Data for this task Block Start

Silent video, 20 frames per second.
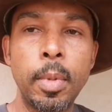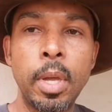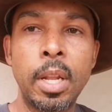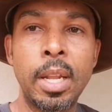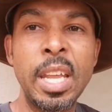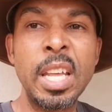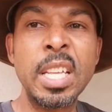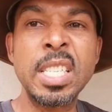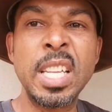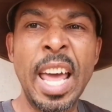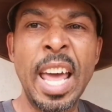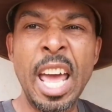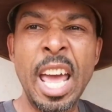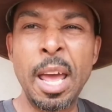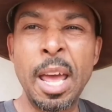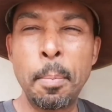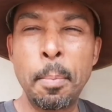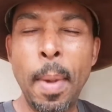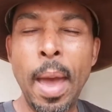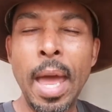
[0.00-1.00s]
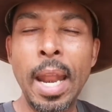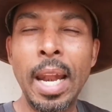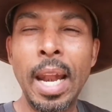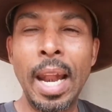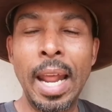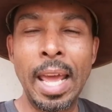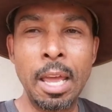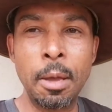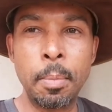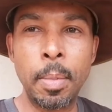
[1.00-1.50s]
it needs
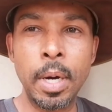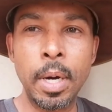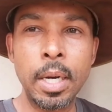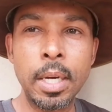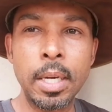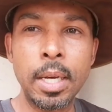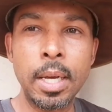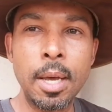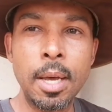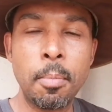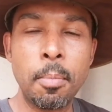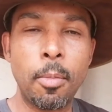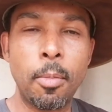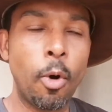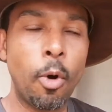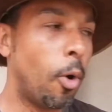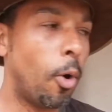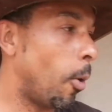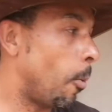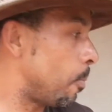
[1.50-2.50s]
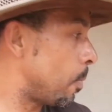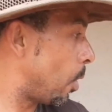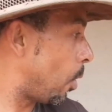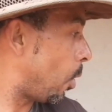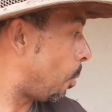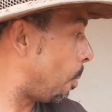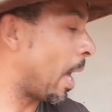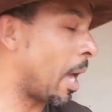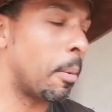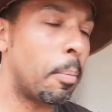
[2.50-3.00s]
man labor or
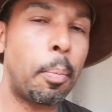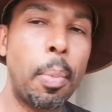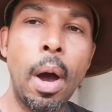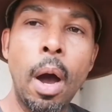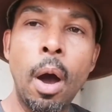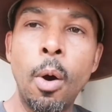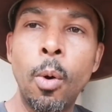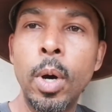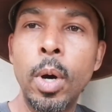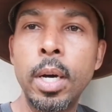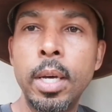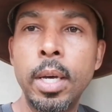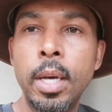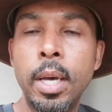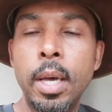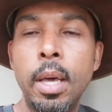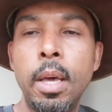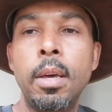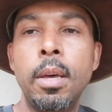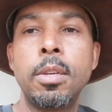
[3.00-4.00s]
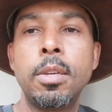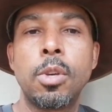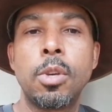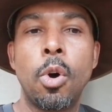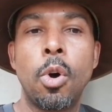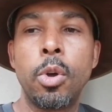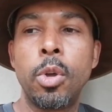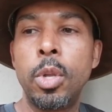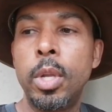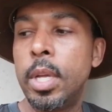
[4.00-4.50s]
manpower,
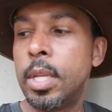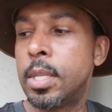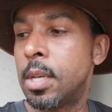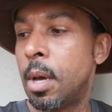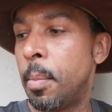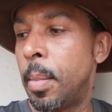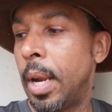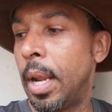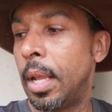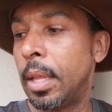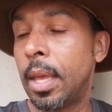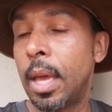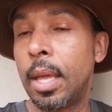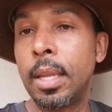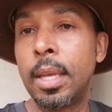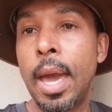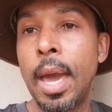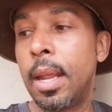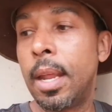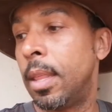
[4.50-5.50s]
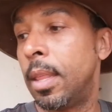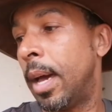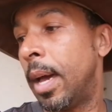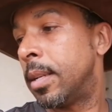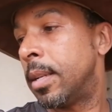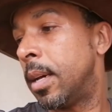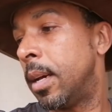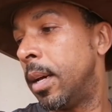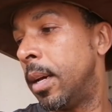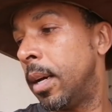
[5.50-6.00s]
so you need somebody that can carry
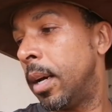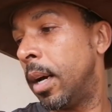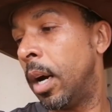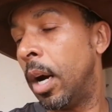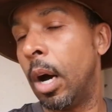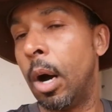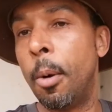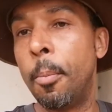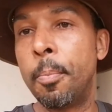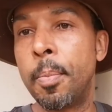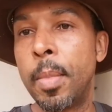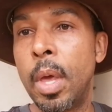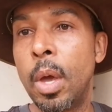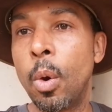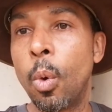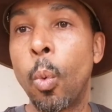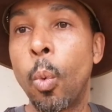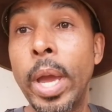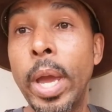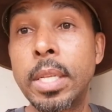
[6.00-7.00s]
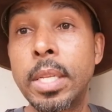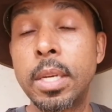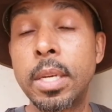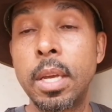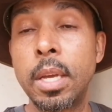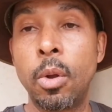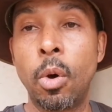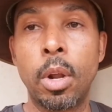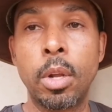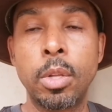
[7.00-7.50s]
that
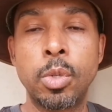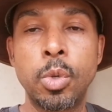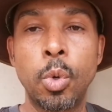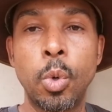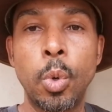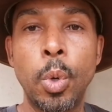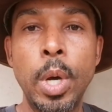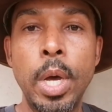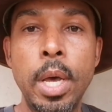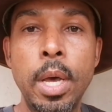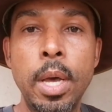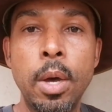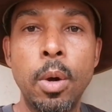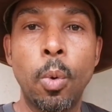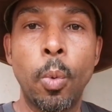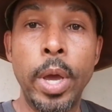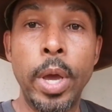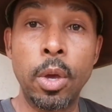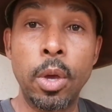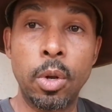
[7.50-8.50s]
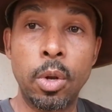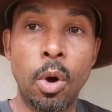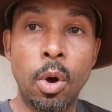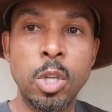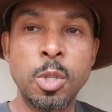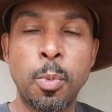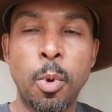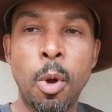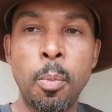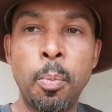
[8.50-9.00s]
weight in order to weigh your
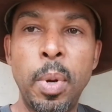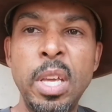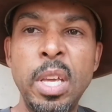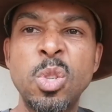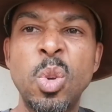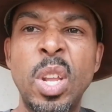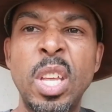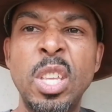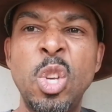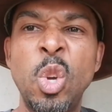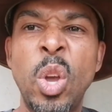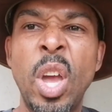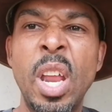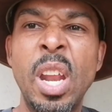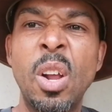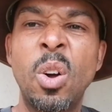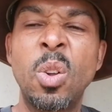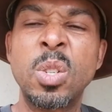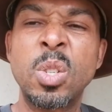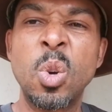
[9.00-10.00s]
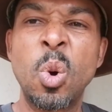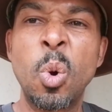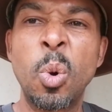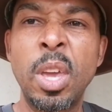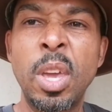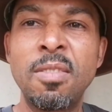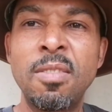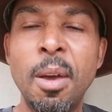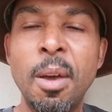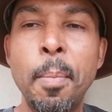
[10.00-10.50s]
dogs properly, so that you can also
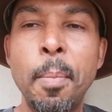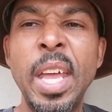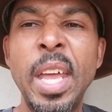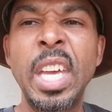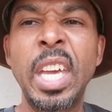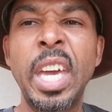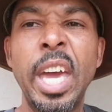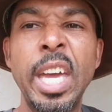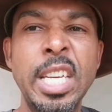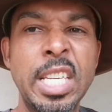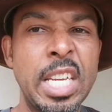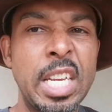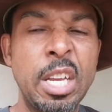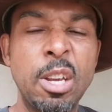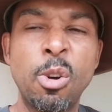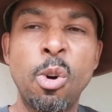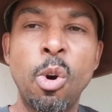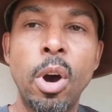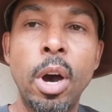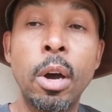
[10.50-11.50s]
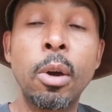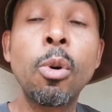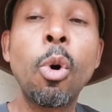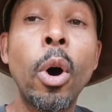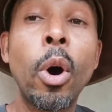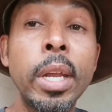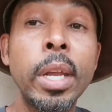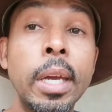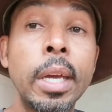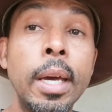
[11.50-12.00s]
give them medication
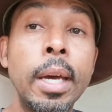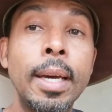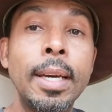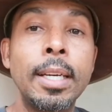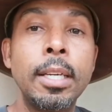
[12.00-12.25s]
according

Data for this task Block End

* _Assignment_: Reproduce all entries without any change, and omit the pictures.

* _Answer area_:
Silent video, 20 frames per second.
[0.00-1.00s]
[1.00-1.50s]
it needs
[1.50-2.50s]
[2.50-3.00s]
man labor or
[3.00-4.00s]
[4.00-4.50s]
manpower,
[4.50-5.50s]
[5.50-6.00s]
so you need somebody that can carry
[6.00-7.00s]
[7.00-7.50s]
that
[7.50-8.50s]
[8.50-9.00s]
weight in order to weigh your
[9.00-10.00s]
[10.00-10.50s]
dogs properly, so that you can also
[10.50-11.50s]
[11.50-12.00s]
give them medication
[12.00-12.25s]
according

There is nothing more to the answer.